Ensure compliance. Be unafraid to ask questions of your legal advisor and do not assume something is legal just because it is a common trade practice. Also talk to the local Chamber of Commerce or other business owners to make sure you are on the right side of the law.

Make amends. Finally, should you find that you’ve contravened a law without intending to, take remedial measures. The law is quite lenient with first time offenders – of course, it also depends on the nature of the violation.

Having to deal with laws and legislation may seem a drag, but there’s no denying their importance. Taking adequate steps to ensure that you have to run into them only as much as you need to!

What Is Business Law?

In today’s society, many people are starting new businesses and they need to legally register their company. If a business is not registered, the owners may be breaking the law as they would be accused of running the business illegally. When a company wants to merge with another firm, they should have a written contract which both parties need to sign. These agreements should be drafted by a business lawyer who should guide the firms during the process. Business law covers a wide branch of knowledge across a variety of disciplines.

Business law covers all aspects of trade from the registration of a business to hiring employees and selling goods across the globe. A business may need a lawyer to help with the relevant terms of agreement and sales and present them to the other parties. When a company wants to bid for tender or have a project, the lawyer needs to come up with various proposals to present to the other parties. At times, disputes arise and when there was no binding agreement, the business suffers a huge loss.

There are some companies that do not keep in mind the terms and codes of trade especially within their intentional market. Failing to comply with the law is a serious offense and the company may end up folding as a result. A company should look to hire a lawyer who is aware of the business laws set by the Department of Trade and the lawyer ought to find out how the company performs in their industry without bypassing federal laws.

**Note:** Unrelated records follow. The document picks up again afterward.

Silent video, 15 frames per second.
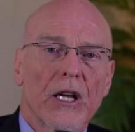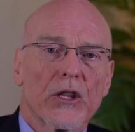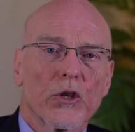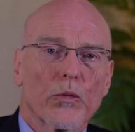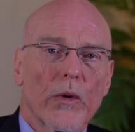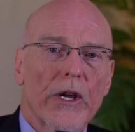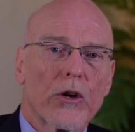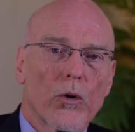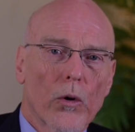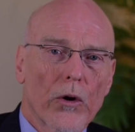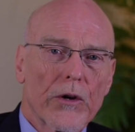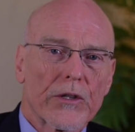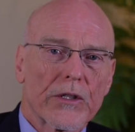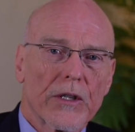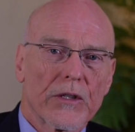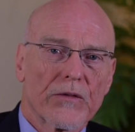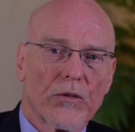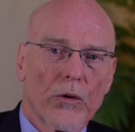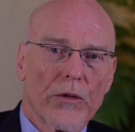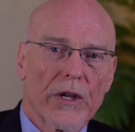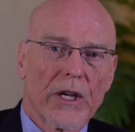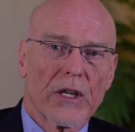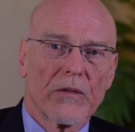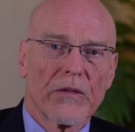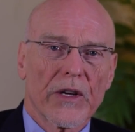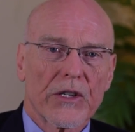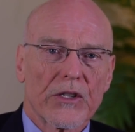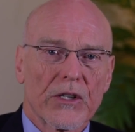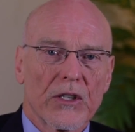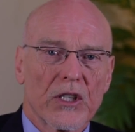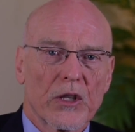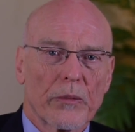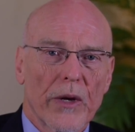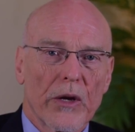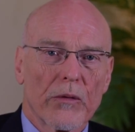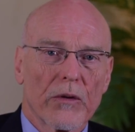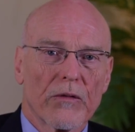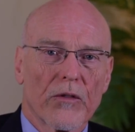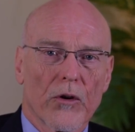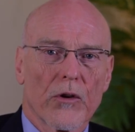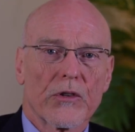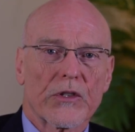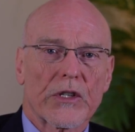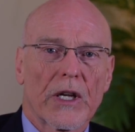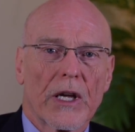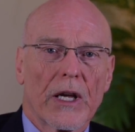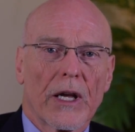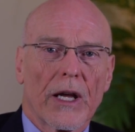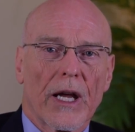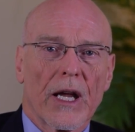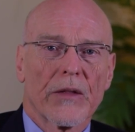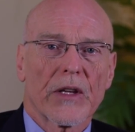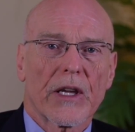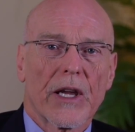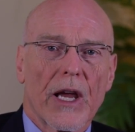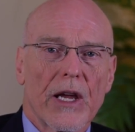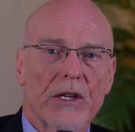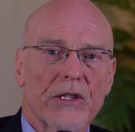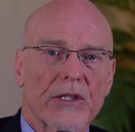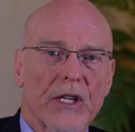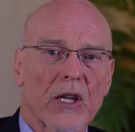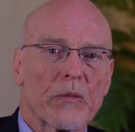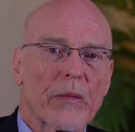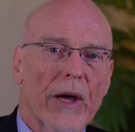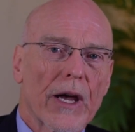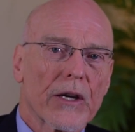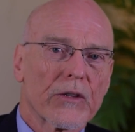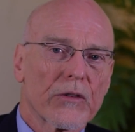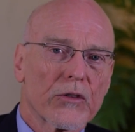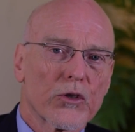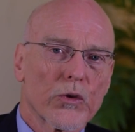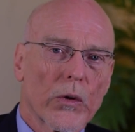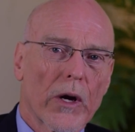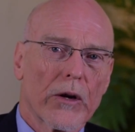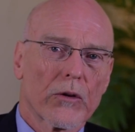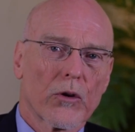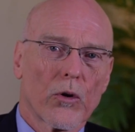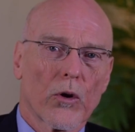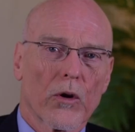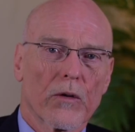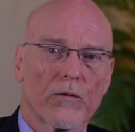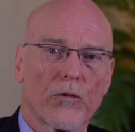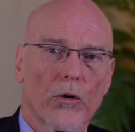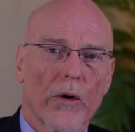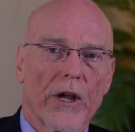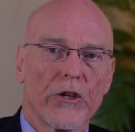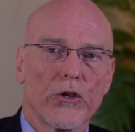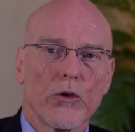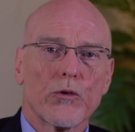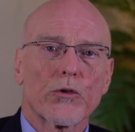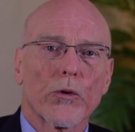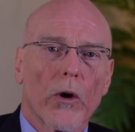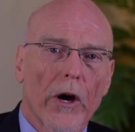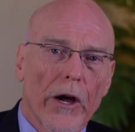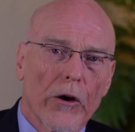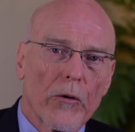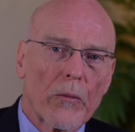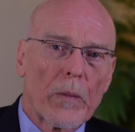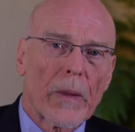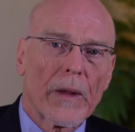the recourse is for the conviction to be reversed and the case sent back to the trial court for a new trial,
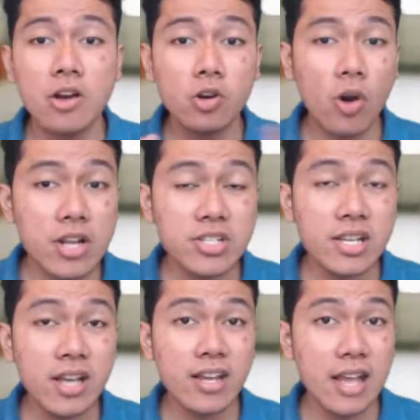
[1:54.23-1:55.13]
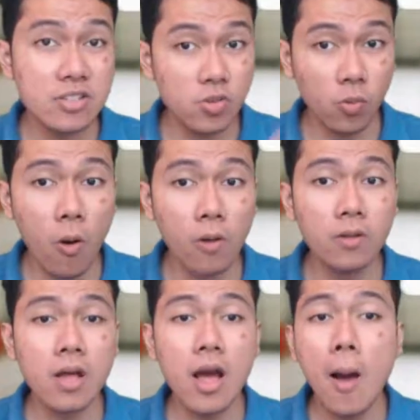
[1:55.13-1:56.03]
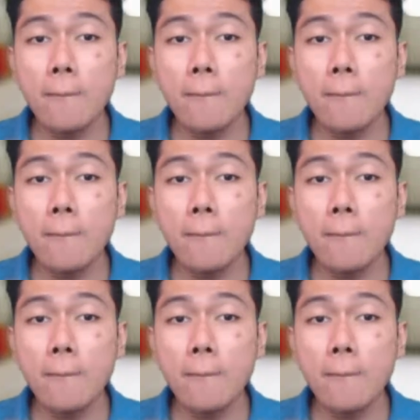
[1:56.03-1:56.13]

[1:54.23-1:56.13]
crashing against the wall,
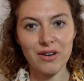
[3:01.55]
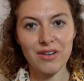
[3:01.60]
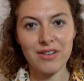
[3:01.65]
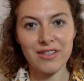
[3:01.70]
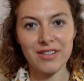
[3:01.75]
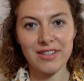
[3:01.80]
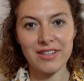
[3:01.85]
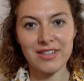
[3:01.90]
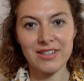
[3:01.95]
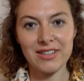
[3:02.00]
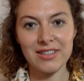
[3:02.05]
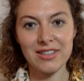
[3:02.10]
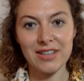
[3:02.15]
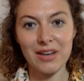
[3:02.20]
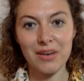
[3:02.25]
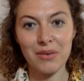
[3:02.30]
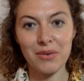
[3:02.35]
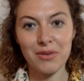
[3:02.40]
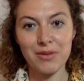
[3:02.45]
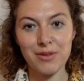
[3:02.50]
arts and in
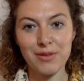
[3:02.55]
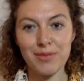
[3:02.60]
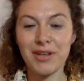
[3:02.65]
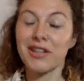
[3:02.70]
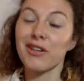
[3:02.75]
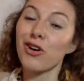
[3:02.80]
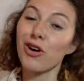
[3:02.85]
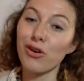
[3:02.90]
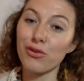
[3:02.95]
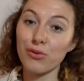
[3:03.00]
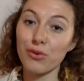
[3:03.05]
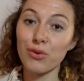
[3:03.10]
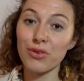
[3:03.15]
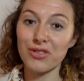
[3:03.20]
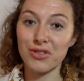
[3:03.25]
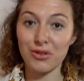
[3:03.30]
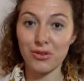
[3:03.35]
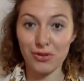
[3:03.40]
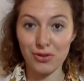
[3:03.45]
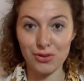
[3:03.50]
Taoism, and of
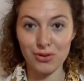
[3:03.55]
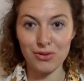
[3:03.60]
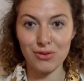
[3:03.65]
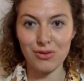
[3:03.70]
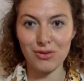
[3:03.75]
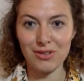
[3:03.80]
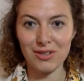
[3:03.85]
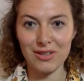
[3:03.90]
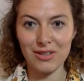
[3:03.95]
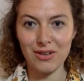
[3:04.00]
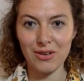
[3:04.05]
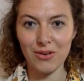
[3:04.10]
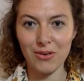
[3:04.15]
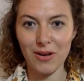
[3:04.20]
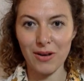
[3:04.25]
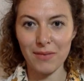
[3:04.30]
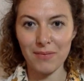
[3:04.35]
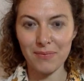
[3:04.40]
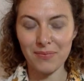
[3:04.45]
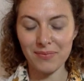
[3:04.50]
course also known in
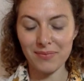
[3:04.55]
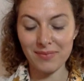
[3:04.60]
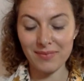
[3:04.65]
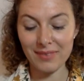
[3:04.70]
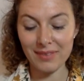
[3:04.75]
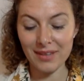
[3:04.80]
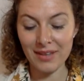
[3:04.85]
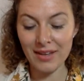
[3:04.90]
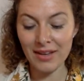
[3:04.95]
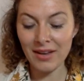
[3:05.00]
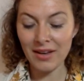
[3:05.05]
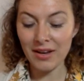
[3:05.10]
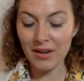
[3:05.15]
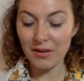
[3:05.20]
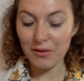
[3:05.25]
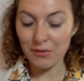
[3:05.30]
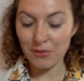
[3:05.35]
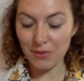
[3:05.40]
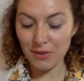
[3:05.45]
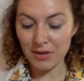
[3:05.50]
yoga
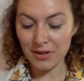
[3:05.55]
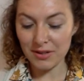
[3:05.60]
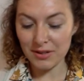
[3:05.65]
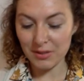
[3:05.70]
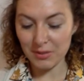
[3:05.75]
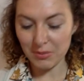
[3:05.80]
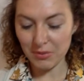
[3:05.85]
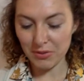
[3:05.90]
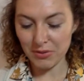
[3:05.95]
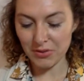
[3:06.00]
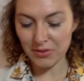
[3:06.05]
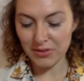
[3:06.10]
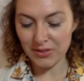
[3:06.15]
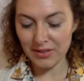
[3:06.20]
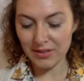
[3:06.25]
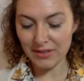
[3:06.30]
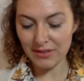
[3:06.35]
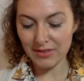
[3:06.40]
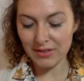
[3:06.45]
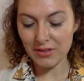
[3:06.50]
for the spiritual
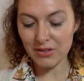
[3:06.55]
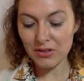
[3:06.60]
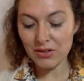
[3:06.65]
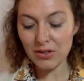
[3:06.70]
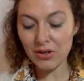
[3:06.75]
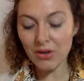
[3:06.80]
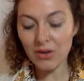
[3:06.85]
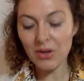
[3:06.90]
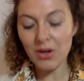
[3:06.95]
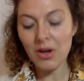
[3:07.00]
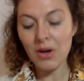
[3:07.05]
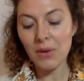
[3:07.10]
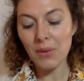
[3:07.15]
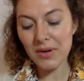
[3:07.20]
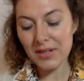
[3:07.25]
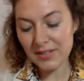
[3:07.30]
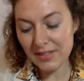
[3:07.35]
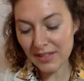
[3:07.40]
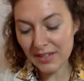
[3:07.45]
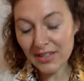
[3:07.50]
side of it. So
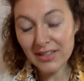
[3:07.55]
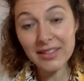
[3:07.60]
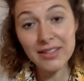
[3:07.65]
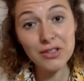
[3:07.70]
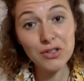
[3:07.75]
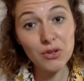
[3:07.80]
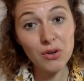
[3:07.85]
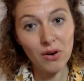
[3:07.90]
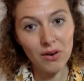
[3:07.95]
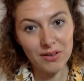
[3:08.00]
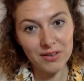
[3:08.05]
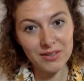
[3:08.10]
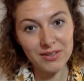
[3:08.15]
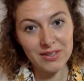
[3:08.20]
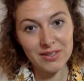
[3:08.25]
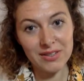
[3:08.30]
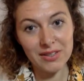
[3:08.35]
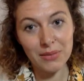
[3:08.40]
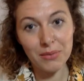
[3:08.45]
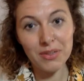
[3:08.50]
we're sitting into
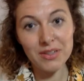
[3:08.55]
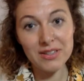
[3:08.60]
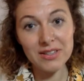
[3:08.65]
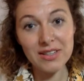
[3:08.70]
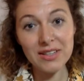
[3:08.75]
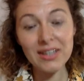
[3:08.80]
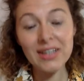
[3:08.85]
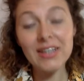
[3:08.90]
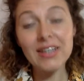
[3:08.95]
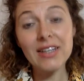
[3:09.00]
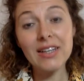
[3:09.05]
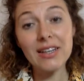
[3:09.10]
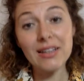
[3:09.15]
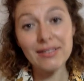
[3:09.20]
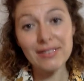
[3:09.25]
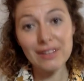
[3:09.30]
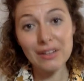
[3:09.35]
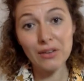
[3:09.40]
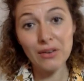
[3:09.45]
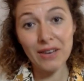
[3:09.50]
honesty, we're sitting in
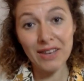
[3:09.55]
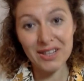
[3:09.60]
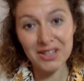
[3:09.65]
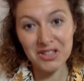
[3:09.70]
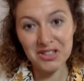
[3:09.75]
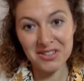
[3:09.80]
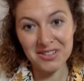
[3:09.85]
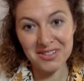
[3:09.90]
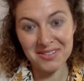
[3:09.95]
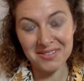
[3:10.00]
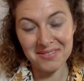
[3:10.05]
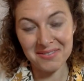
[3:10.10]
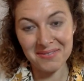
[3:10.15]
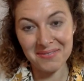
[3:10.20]
evaluation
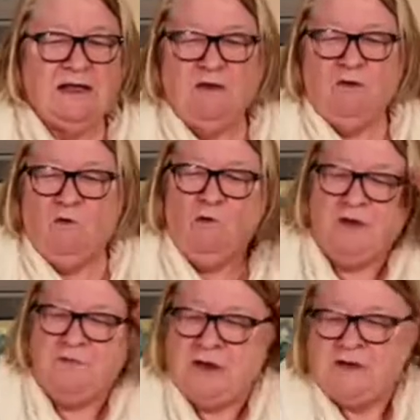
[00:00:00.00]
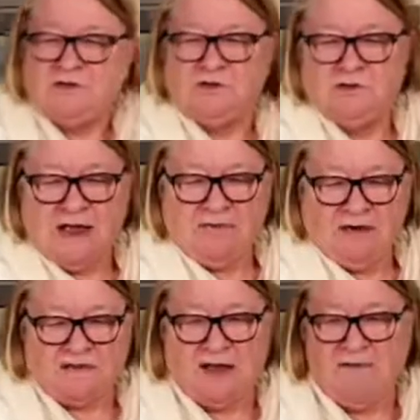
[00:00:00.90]
all you're going to do now
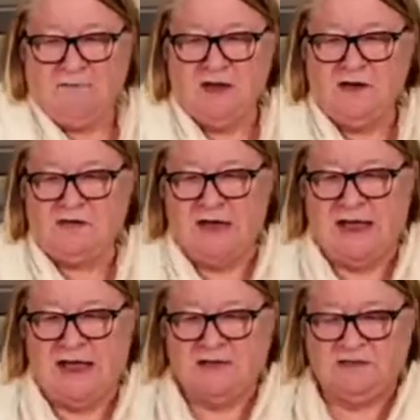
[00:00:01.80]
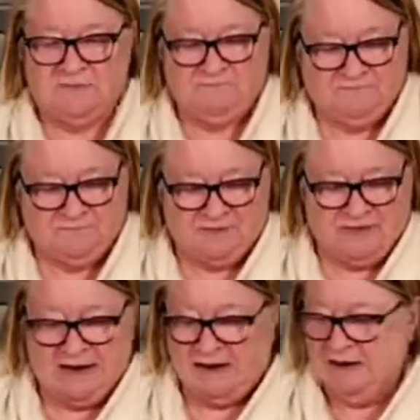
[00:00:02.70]
is I'm going to add,
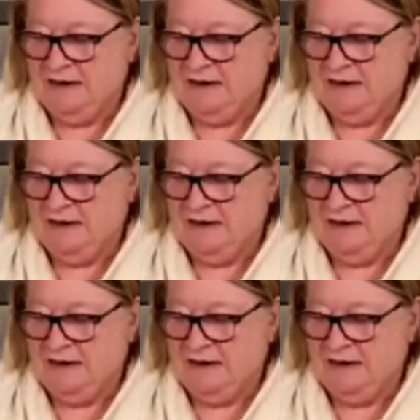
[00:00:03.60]
okay,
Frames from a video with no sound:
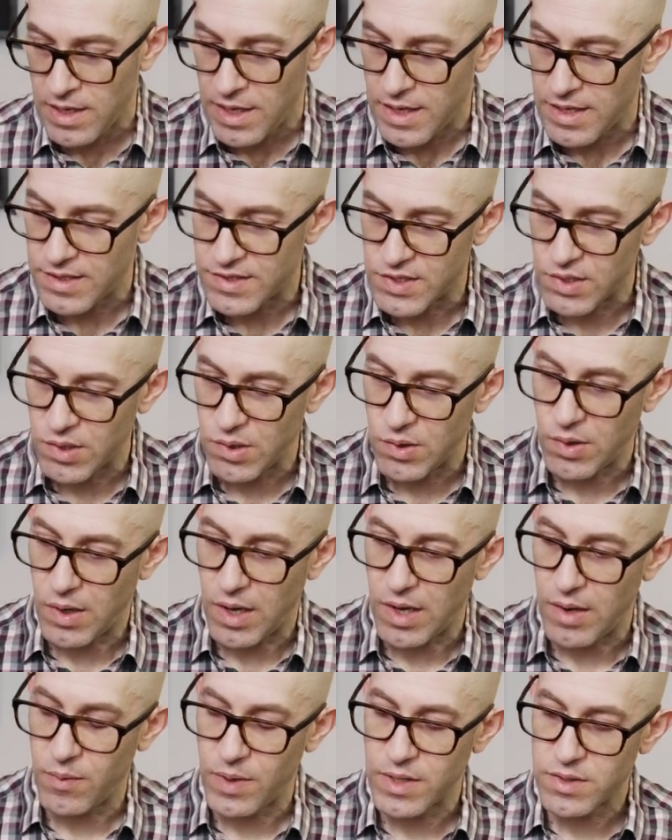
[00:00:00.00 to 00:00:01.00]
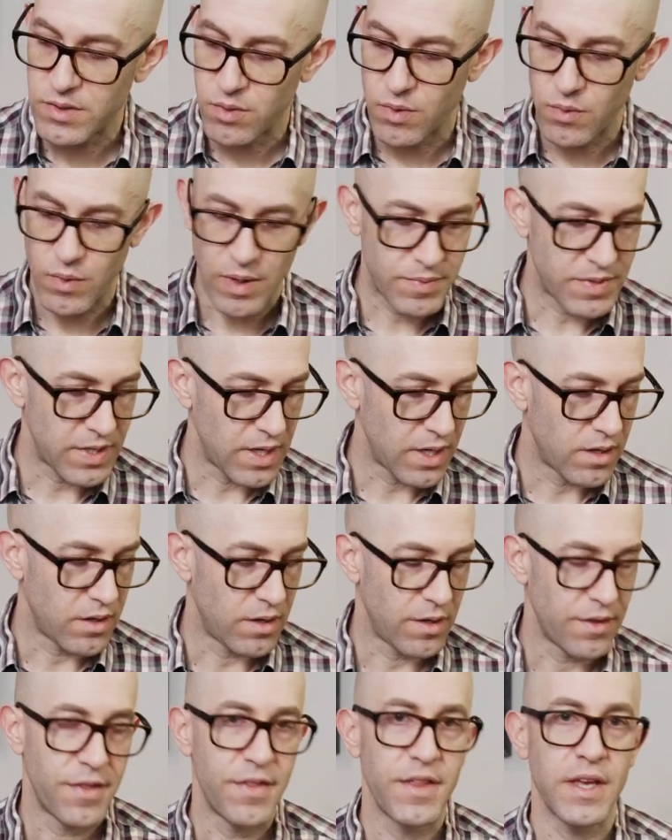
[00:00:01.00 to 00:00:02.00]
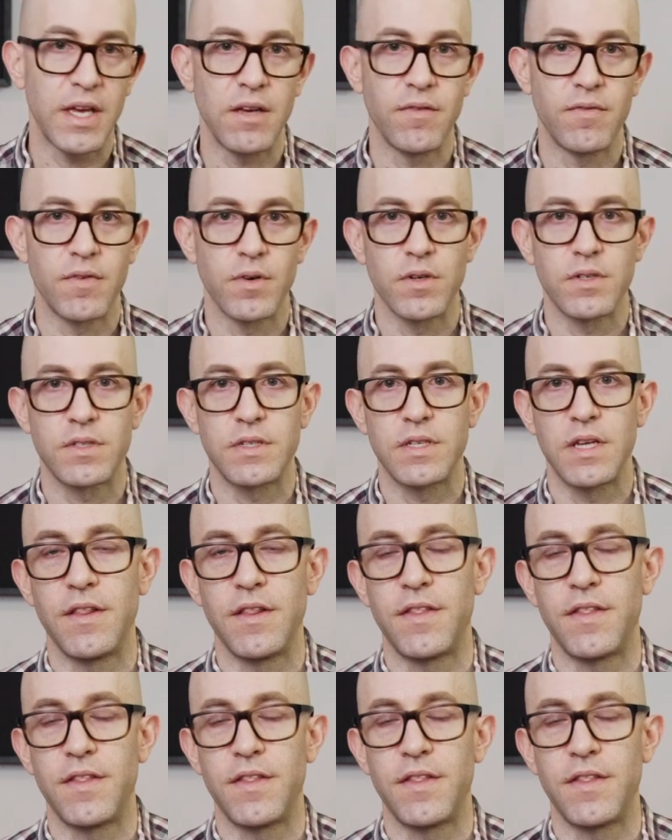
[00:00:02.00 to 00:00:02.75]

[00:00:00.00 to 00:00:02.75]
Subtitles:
And so I went to a website called Thingiverse,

Business law also covers the partnership aspect of the company. At times, the companies who want to merge but they may still want to maintain their rights and recognition within their market. A good contract should be put in place and both parties should agree to work within the laid down rules and regulations in the contract. Many partnerships have landed in court simply because some codes were not met or the other party had more benefits than the other party did. Some aspects like profits, shares, and investments need to be addressed fully before signing a partnership agreement.

Before someone starts any business, they need to know the codes, laws, and terms of reference. Business law applies to all types of businesses whether it is a corporation, a sole proprietorship, or a company. The law requires that all companies and businesses need to be registered and trade within the law. When someone trades in illegal goods, they are required by the law to stand trial. The codes of trade need to be enforced fully and that every businessman understands what they mean. Business law terms are difficult to understand hence there is sometimes a need to hire a lawyer to interpret the message and ensure that the client know what each business documents entail. At times, some businesses may want to trade with other companies and need advice from their lawyers and other business professionals on the proposed plan. Business law can also cover issues such as privacy, copyright and issues involving tax.

All in all, business law ensures that a company practices in the correct way and that the business runs smoothly and that all the parties involved in the various commerce sectors understand the codes of operation.